David, de mala gana, le dio a su amigo los calzoncillos. Daniel luego se los dio a oler al perro, el cual, inmediatamente, salió corriendo hacia el cuarto de David. Los dos chavales siguieron al perro, sorprendidos por la velocidad con que había reaccionado el animal. 

Hannibal metió la mitad de su cuerpo bajo la cama de David y enseguida salió con un calcetín sucio en la boca, todo lleno de pelusas y hasta algo deshilachado.

Justo entonces entró la abuela, alarmada por el barullo. 

– ¿Qué pasa aquí?

Daniel le explicó que el perro había encontrado aquel calcetín sucio debajo de la cama de David.

La abuela, sin decir una palabra, metió la escoba debajo de la cama y empezó a sacar el resto de los calcetines. 

Ahí estaban, no faltaba ni uno.

– Con que el monstruo de los calcetines, ¿eh? –comentó con tono irónico la abuela–. Lo que pasa es que cuando te quitas los calcetines de noche, luego los metes debajo de la cama. ¡En Escocia no hay monstruos de los calcetines!

David iba a protestar, iba a decir que él no hacía eso, pero se quedó sin palabras. Simplemente se calló. Recogió los calcetines del suelo y se los llevó al cesto de la ropa sucia.
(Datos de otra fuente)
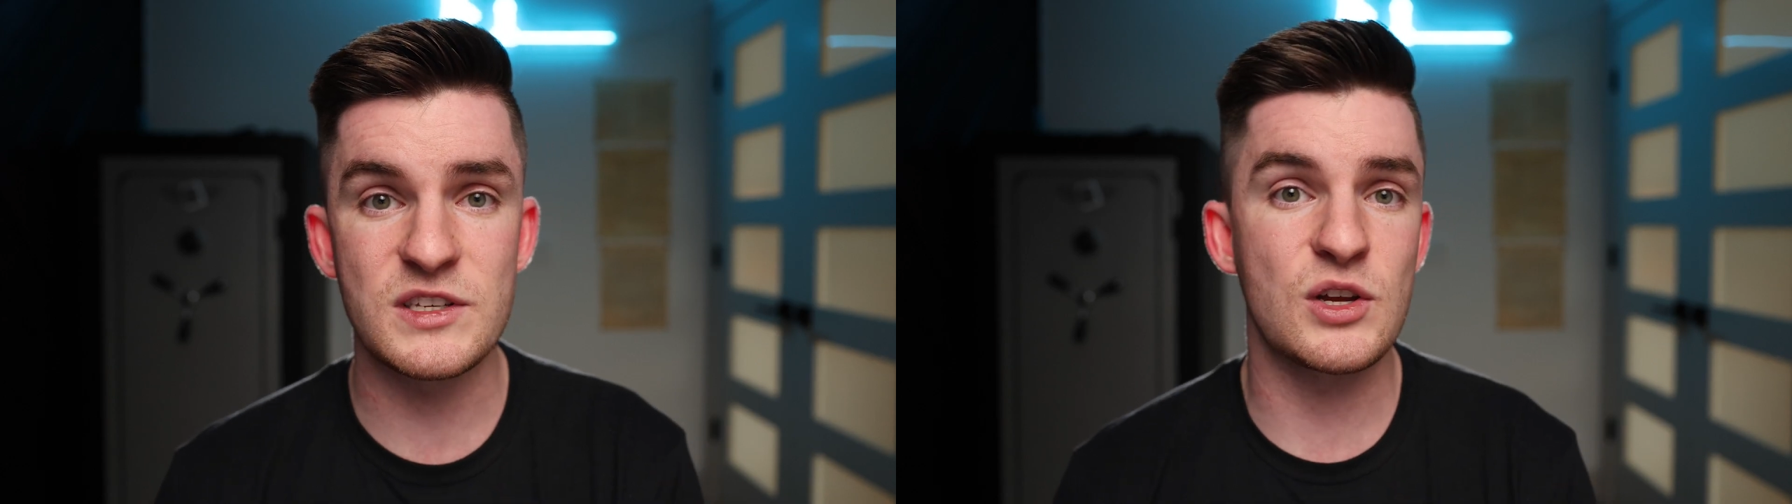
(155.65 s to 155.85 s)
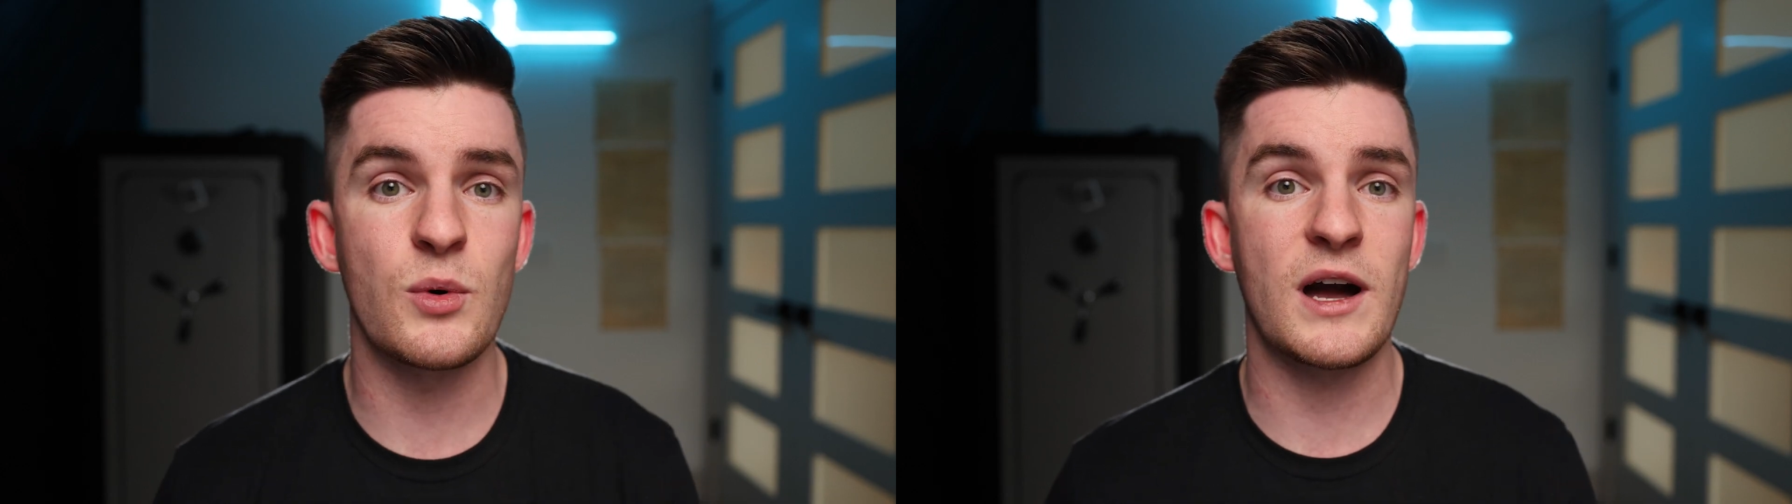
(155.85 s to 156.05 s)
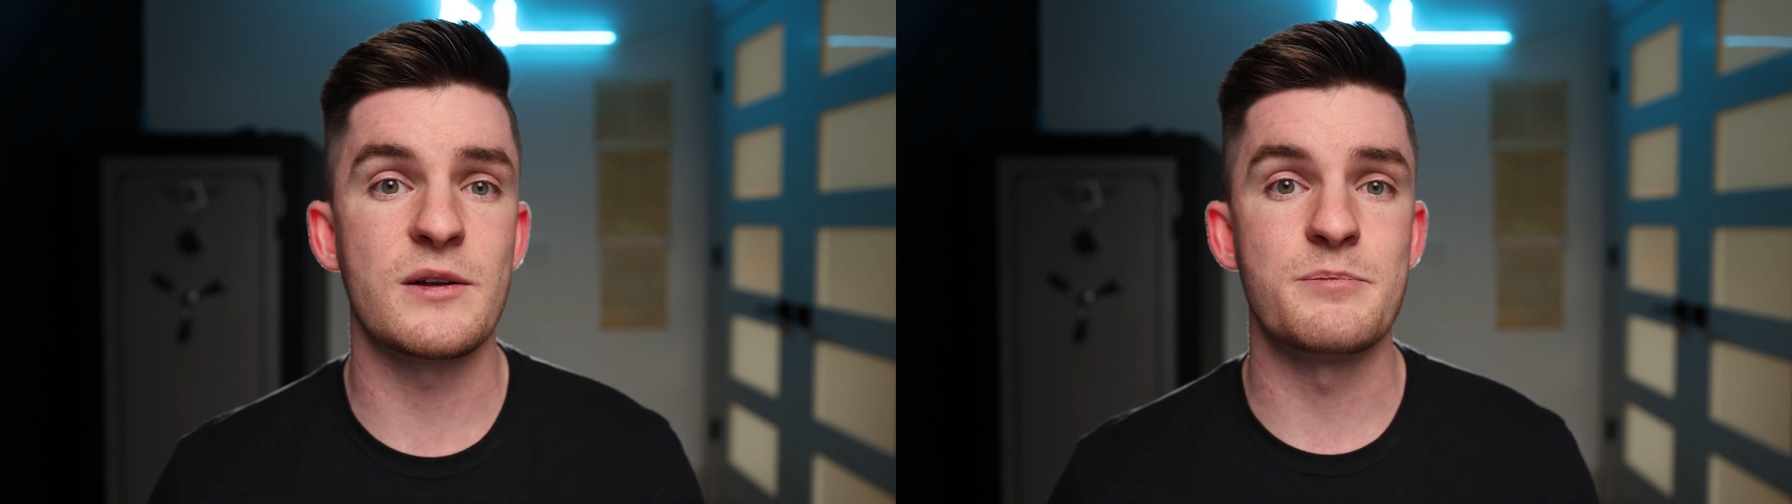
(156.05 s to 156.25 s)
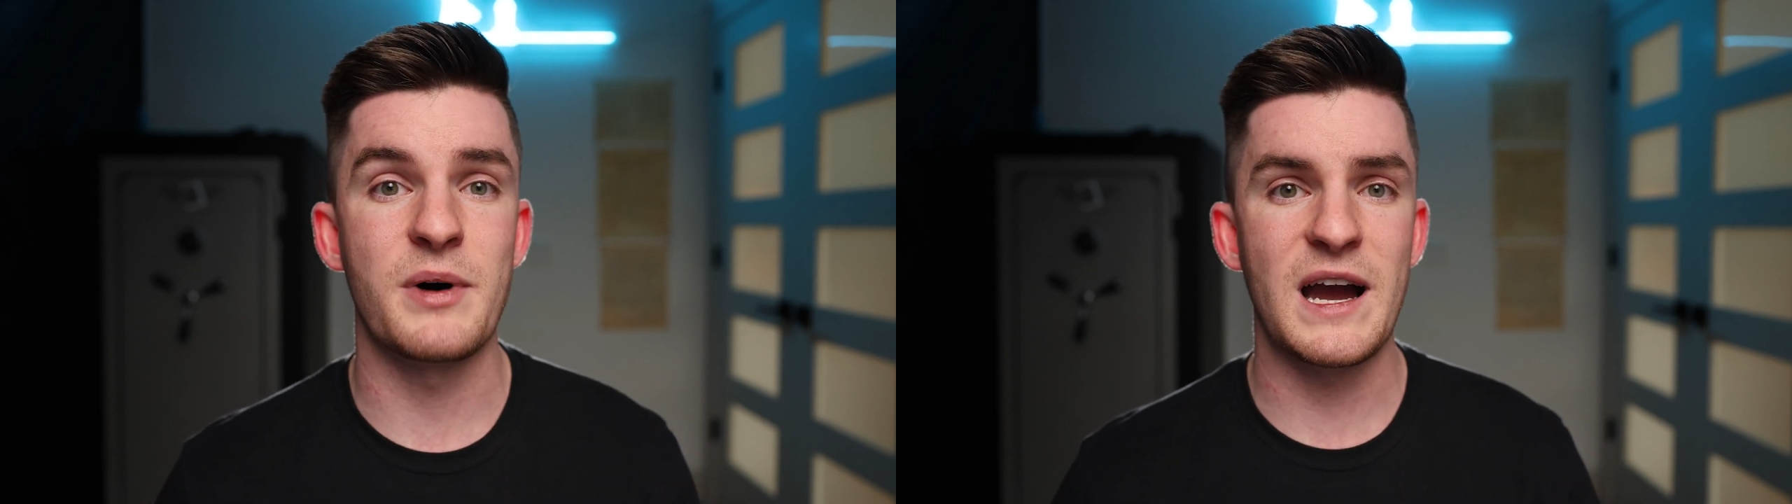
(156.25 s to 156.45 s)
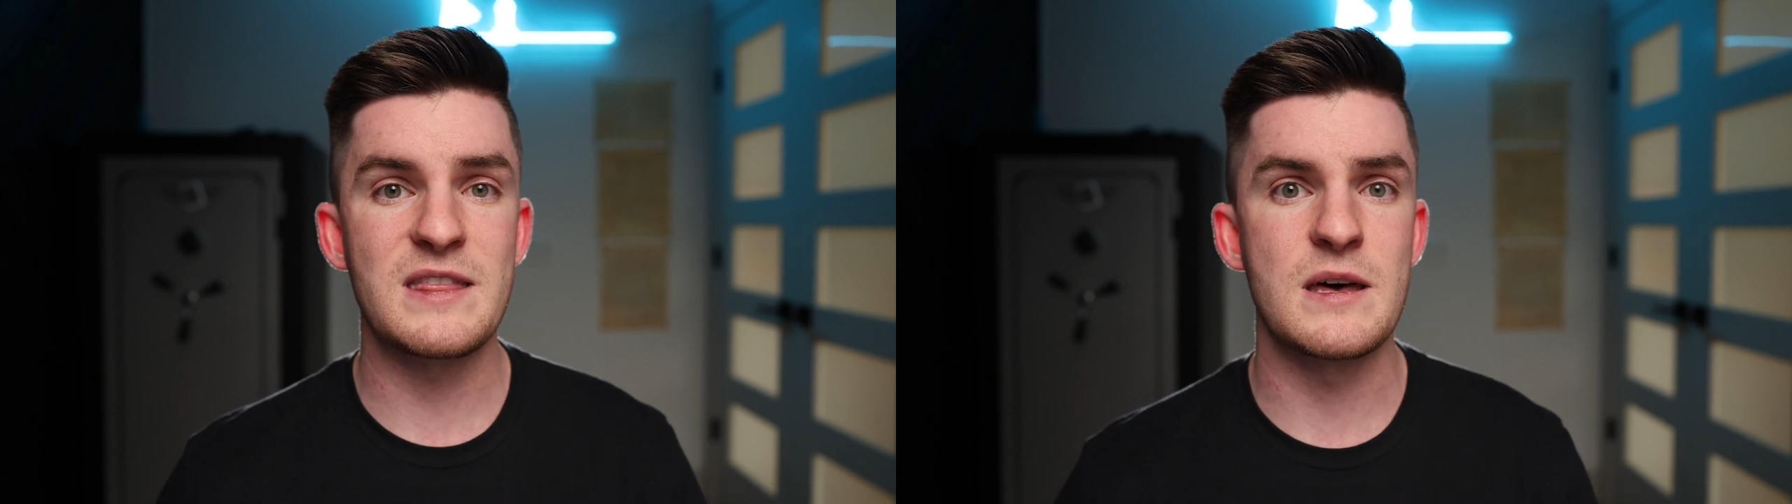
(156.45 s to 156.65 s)
to go out and
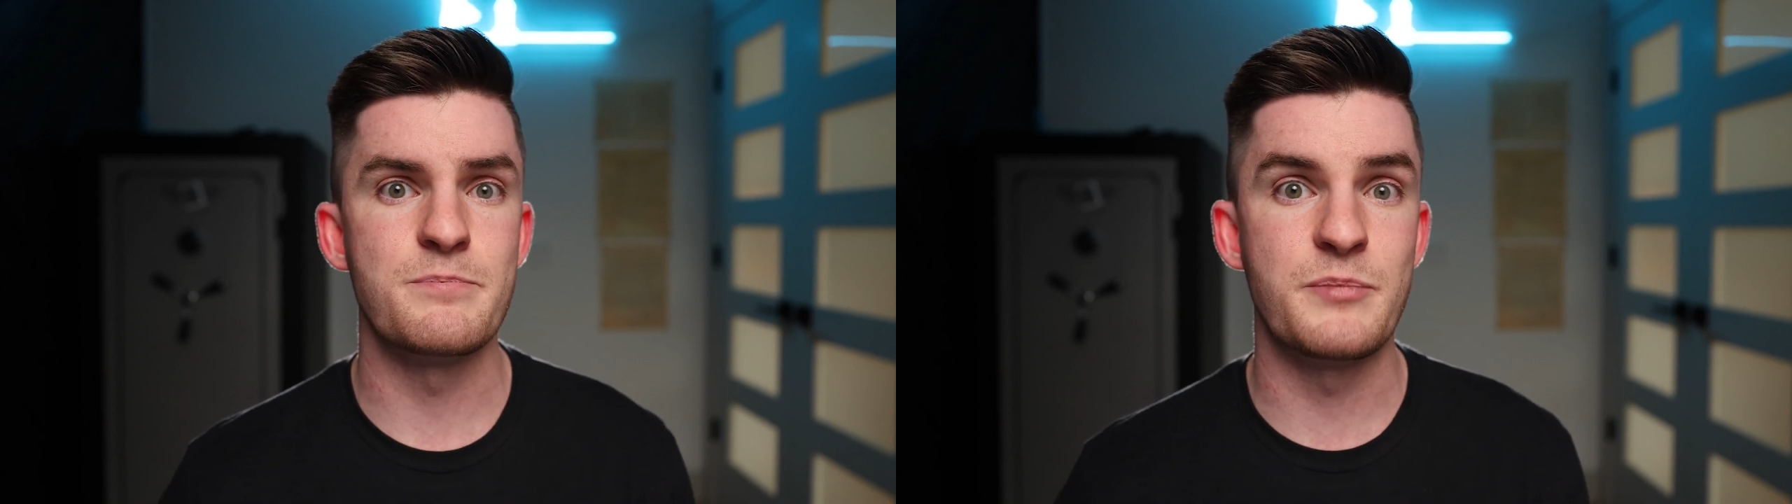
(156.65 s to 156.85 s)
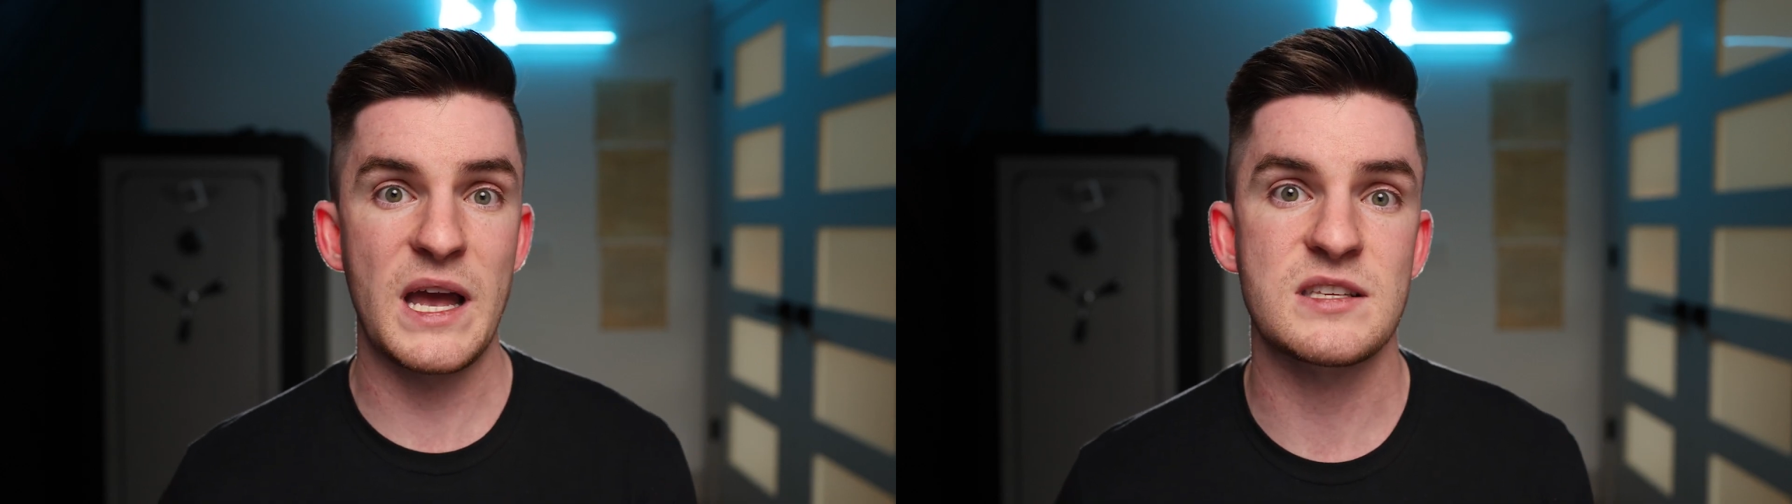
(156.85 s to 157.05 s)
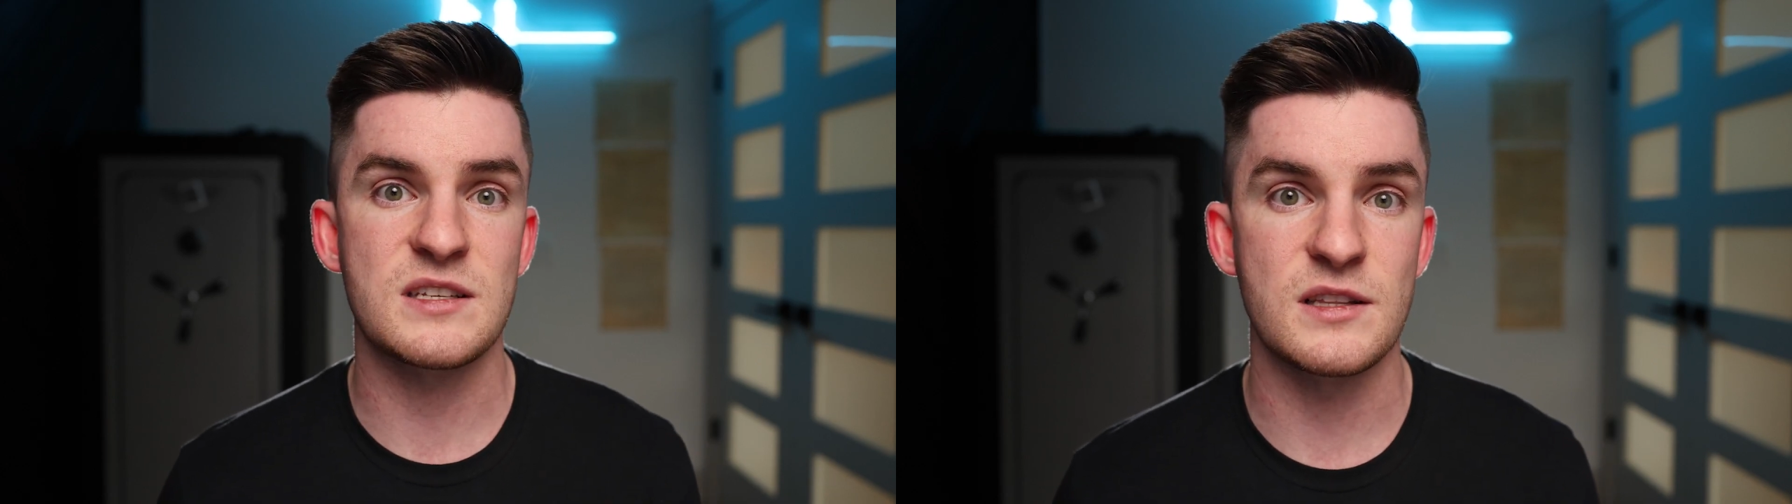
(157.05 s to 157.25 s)
buy the best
Mientras, Daniel acariciaba a su perro por ser tan hábil. Y justo entonces, se dio cuenta de que entre los dientes del perro colgaba un hilo azul... supo entonces que el hilo pertenecía a uno de los calcetines de David. 

Claro, el perro era el que se llevaba los calcetines debajo de la cama. Qué juguetón. Bueno, pues entonces, misterio resuelto.

Al mismo tiempo, a escasos dos metros del perro y de Daniel, una pequeña criatura, de no más de medio metro, contemplaba la escena desde las tinieblas bajo la cama y esperaba que su estratagema de haberle puesto un hilo de los calcetines entre los dientes al perro le sirviese para despistar. Sin embargo, se juraba a sí mismo que no sería tan glotón y que no volvería a comer más de un calcetín por semana, y menos aún que los almacenaría todos debajo de la cama... Pero, había que entender que los calcetines de aquel chaval de Londres eran tan deliciosos, que no había podido evitar la tentación de llevárselos todos a su agujero.